The Way It’s Always Been…

candidate cost of recruiting employee engagement employee experience hard skills hiring human resources leadership culture management new hires organizational culture profit profitability profitability killers recruiting recruitment status quo May 03, 2023
cost of recruiting

On January 2, 1996, I had an epiphany! While scraping ice off the 2x4 purlins before nailing down roofing metal for the poultry house I was helping build, I realized that I didn’t want to make a living as a carpenter for the rest of my life. Truth be told, I didn’t really want to do it for the rest of that day but I liked eating food and sleeping inside so I pushed through. A week or so later, I was one of about a thousand folks to apply for forty full time positions with a local manufacturing company, one that hadn’t hired full time employees straight off the street in close to a decade. After nearly two months of competency testing and interviews, I was one of the forty to accept an offer and started what I thought would be the job that got me through college on March 12, 1996.
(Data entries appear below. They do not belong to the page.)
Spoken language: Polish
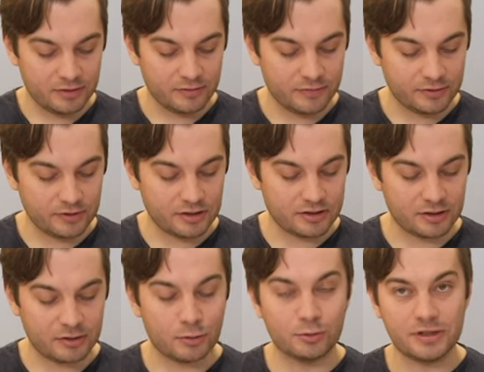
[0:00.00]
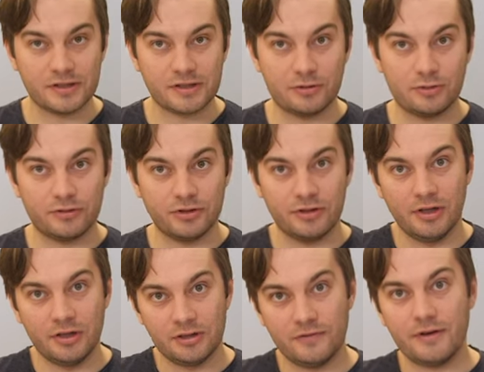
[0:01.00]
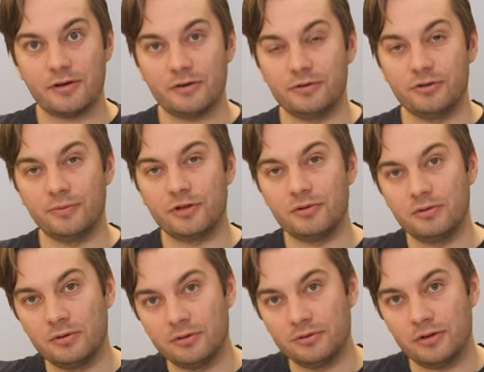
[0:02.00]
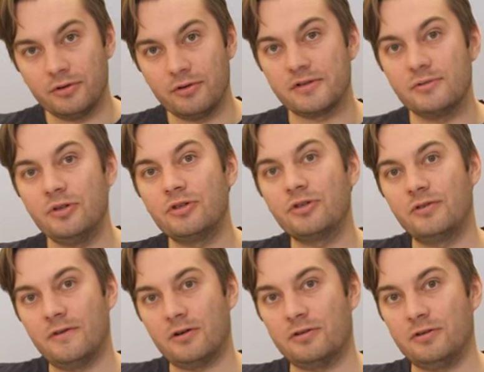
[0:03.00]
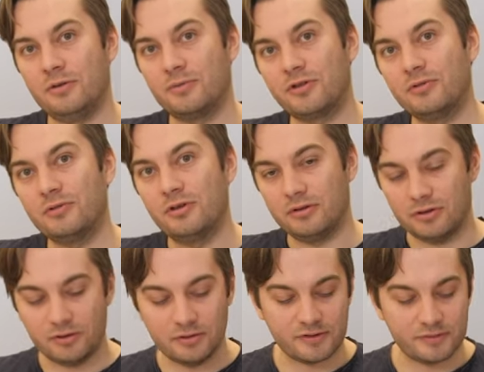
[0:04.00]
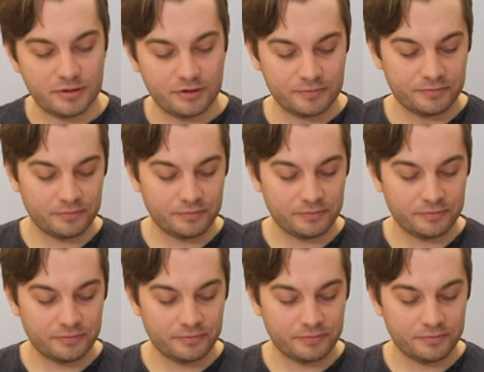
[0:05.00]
wykonania krótkich schodów, czyli dwa kroki do przodu, toggle switch, dwa kroki do przodu, toggle switch.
Before I go on, I want to stress that I’m forever grateful for the carpentry experience I had prior to accepting that position; it’s something that serves me well to this day. My desire for chance on 1/2/96 was largely driven by trying to drive nails through multiple sheets of metal with a hand I had broken on New Year’s Eve - but that’s a story for another time… The points I’d like to call your attention to are that I was one of ONE THOUSAND people to apply for those 40 open positions and that this job I thought would get me through college lasted nearly 19 years (which was still less than the time I needed to finish a degree). I don’t share that “one out of one thousand” stat to boast but to make a point that recruiting was significantly different in those days, and it still carried some hefty costs.

During the almost two decades I was with that organization, I held several different roles and was blessed to gain some incredibly valuable experience, including the last 18 months where I hired over 225 candidates that I mentioned before. To say I saw some pretty drastic changes over the years just might qualify as one of the biggest understatements in history. Not only did the organizational culture change significantly, I can assure you there was no time during that year and a half where I was tasked with all that hiring where I anything that resembled the interest in working for that organization that existed in 1996. Don’t get me wrong, I definitely reviewed well over a thousand applications and I probably interviewed close to a thousand people, but at that point it took that many to find 225 who had anything close to relevant skills, could pass a drug screen, and had a clean enough background check that we didn’t need armed guards.

I share all that with you for one reason… Through varying economic conditions, the approach to recruiting candidates changed very little but produced wildly different results! 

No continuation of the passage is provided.